For all the reasons stipulated above, the limitations of KEBCO have barred it from becoming a bigger phenomenon in Europe. The premises are still constructive – to take but one example, KEBCO remains pretty much the only seaborne option for Central European refiners to source Urals-replacements for their refineries – however, unless there is enough supply to boost the medium sour grade’s market penetration, it is going to remain a flow constrained to the Mediterranean. The market presence of KEBCO has declined in recent months as the grade three-month average pace of outflows sunk below the 200 kbd mark, to 170-180 kbd lately. KEBCO exports decreased in volumes despite the 120 kbd Chimkent refinery going for a full shutdown between March 25 and April 28 and most probably will remain subdued when the other major supplier to the domestic market, the 120 kbd Pavlodar refinery, halts refining from mid-June to mid-July. Barring the traditional Petromidia flows to Romania, which have restarted following two-month-long turnarounds at the 105 kbd refinery’s atmospheric distillation unit, KEBCO has managed to keep its second-largest market, Italy. Bulgaria’s Lukoil-operated Burgas refinery is now taking in occasional cargoes following its sourcing shift away from Russian oil, Serbia’s NIS imports a sporadic tanker as well. Add to this three Ust-Luga loaded Aframaxes sold to Rotterdam, and you see the full picture of KEBCO exports in 2024 ytd.
Kazakhstan has also been working to increase the volume of crude transit that Transneft allow through its system all the way to the Schwedt refinery in Germany. Having already established a relatively sustainable pattern of 100kt/month deliveries (equivalent of 23 kbd), Kazmunaigas is now looking to hike it to 120kt/month (29 kbd). A relatively small change in the overall environment of Kazakhstan’s upstream industry, however considering how strained Schwedt generally is for the sourcing of its barrels, there is sizable upside in Kazakh transit flows. The only question is whether a potential deterioration of ownership disputes around the previously Rosneft-operated refinery would not prompt Russia to scrap the transit flows altogether.
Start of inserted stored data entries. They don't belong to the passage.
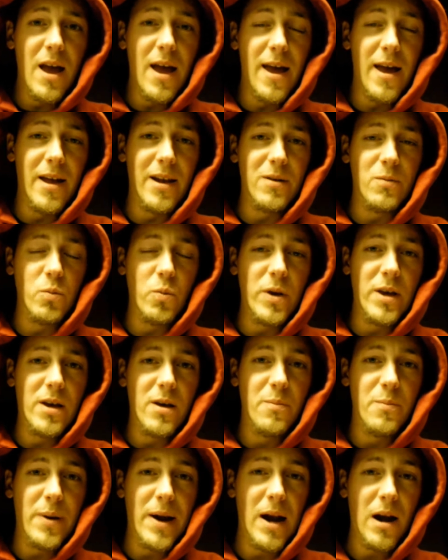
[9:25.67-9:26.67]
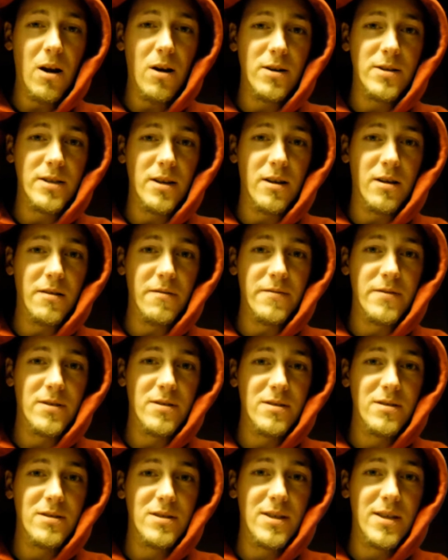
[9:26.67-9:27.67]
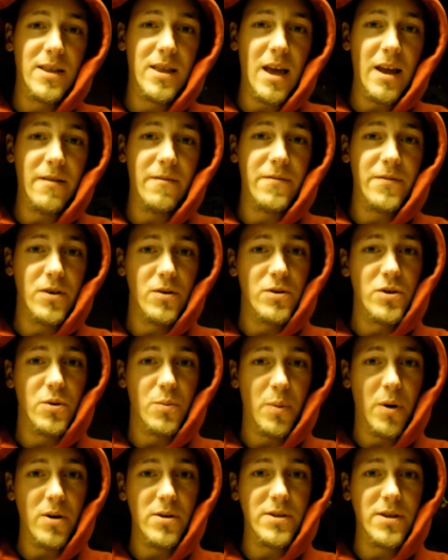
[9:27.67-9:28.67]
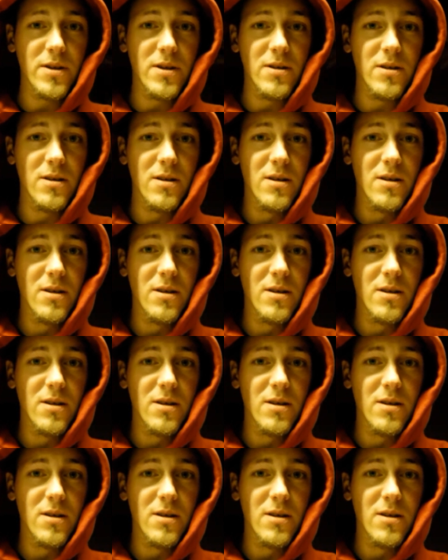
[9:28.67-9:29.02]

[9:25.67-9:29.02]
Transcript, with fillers: and we compare ourselves to that future person.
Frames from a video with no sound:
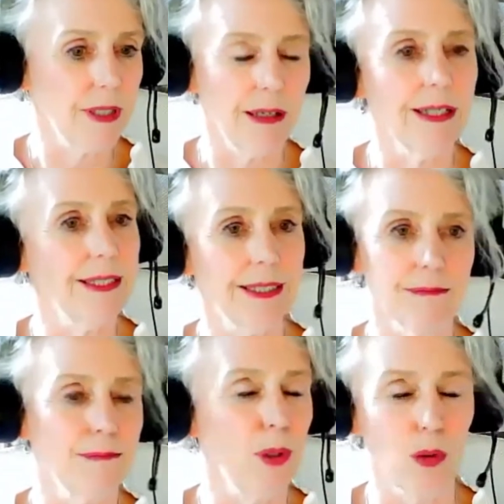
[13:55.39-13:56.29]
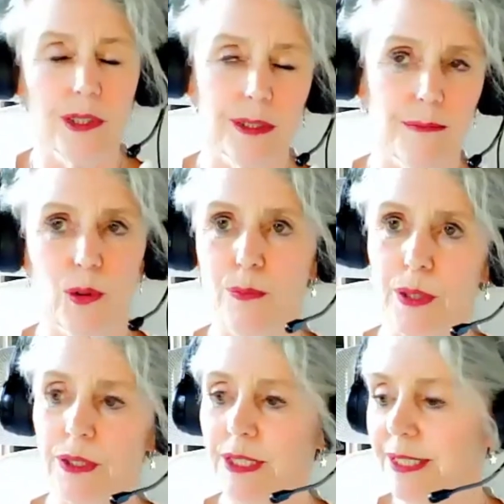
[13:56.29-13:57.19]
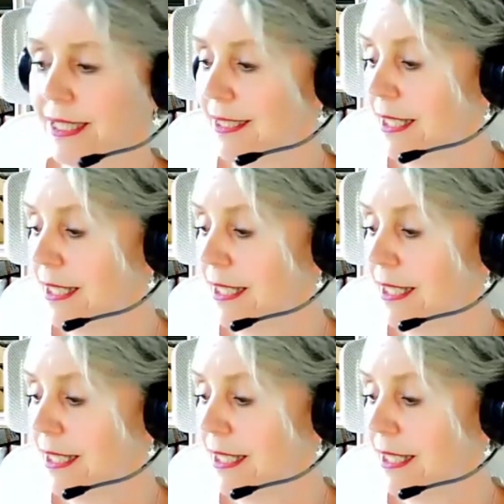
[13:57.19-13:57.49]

clients and blogs and blog posts and things.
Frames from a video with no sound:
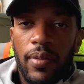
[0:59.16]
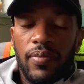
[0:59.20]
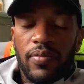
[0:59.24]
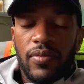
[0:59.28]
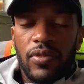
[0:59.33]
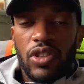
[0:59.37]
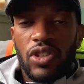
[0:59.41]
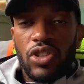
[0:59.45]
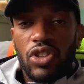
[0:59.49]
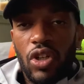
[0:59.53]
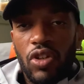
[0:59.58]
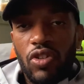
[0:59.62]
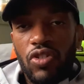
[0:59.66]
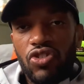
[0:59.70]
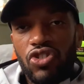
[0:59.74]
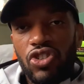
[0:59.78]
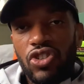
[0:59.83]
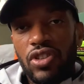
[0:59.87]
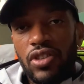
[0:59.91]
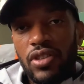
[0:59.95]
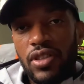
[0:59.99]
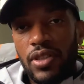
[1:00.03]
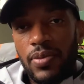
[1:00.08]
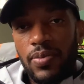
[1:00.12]
search
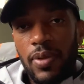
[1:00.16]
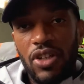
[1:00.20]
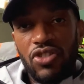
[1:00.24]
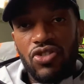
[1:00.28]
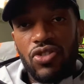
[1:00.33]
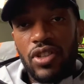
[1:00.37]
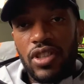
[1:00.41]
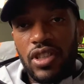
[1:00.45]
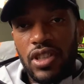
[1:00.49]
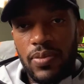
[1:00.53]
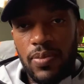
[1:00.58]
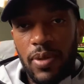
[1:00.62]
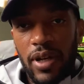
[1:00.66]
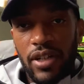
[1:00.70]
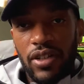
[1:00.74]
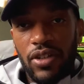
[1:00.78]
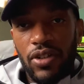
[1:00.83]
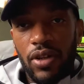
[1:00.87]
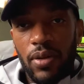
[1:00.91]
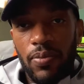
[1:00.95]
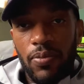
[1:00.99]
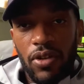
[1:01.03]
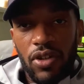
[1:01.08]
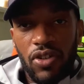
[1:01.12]
special inspector
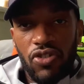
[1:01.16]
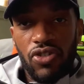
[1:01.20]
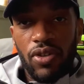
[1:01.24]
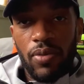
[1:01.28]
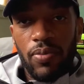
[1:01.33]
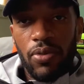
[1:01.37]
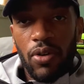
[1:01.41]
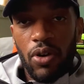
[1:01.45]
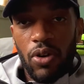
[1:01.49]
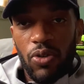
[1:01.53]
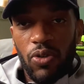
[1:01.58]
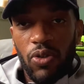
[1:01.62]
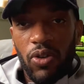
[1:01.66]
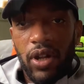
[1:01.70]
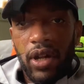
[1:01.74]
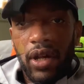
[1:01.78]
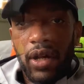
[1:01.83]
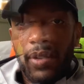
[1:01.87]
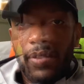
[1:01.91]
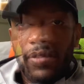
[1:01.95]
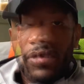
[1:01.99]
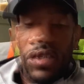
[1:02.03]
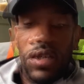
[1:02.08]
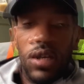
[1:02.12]
apprenticeship
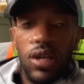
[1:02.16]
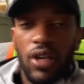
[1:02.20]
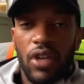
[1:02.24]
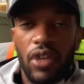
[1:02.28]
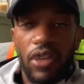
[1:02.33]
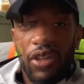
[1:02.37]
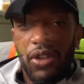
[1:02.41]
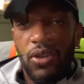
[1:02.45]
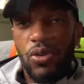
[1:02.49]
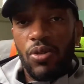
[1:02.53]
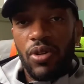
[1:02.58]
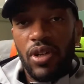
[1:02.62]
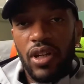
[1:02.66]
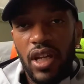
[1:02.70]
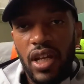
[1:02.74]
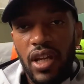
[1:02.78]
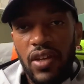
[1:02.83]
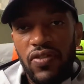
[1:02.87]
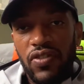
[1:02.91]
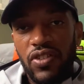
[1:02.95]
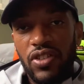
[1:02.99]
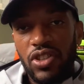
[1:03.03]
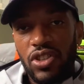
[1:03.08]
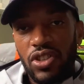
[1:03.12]
programs, or you could
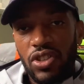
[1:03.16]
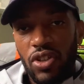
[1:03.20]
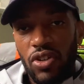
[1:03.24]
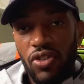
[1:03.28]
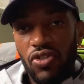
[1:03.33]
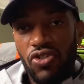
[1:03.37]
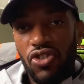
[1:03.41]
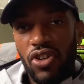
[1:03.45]
even search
From a Russian standpoint, the fact that Kazmunaigas provides almost 30 kbd of crude sourced from the Karachaganak field, mostly 42-43° API in density, allows for a lightening of Druzhba-supplied volumes, so there’s a quality-improving aspect to Kazakh transit flows as well.
Source: Argus Media.
Even though Europe’s medium sour differentials have seen an across-the-board upswing recently with Johan Sverdrup rebounding to premiums over Brent, KEBCO’s pricing ascent has been particularly robust. The FOB Novorossiysk quotes of the Kazakh grade now trade between a -$1 to -$2/bbl discount to Dated, up more than $2/bbl in less than two weeks. In terms of CIF Augusta pricing, this would equate to a $2.0-2.5/bbl premium over the same benchmark and even though there has been some softening in the Med freight market out of Novo, we pin most of this pricing upside to limited availability and strong regional demand amidst stagnant (but historically still elevated middle distillate cracks and solid bitumen interest). Perhaps, less KEBCO supply isn’t all that negative for exporters.